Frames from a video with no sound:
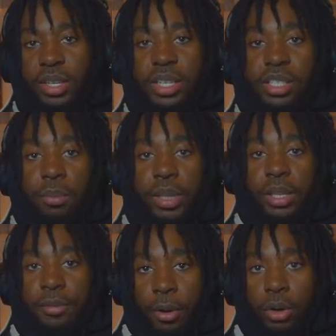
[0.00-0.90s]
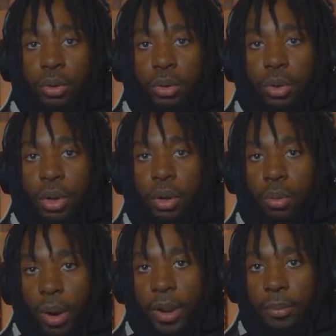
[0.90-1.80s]
He's completely vertical.
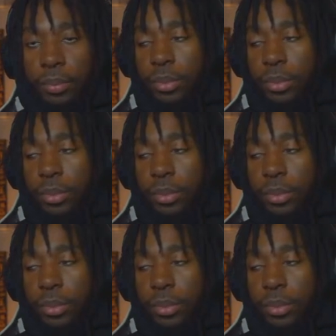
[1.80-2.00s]
Right?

▶ _Work instruction_
Without any of its pictures, the listing is to be repeated exactly as it stands.

▶ _The completed task_
Frames from a video with no sound:
[0.00-0.90s]
[0.90-1.80s]
He's completely vertical.
[1.80-2.00s]
Right?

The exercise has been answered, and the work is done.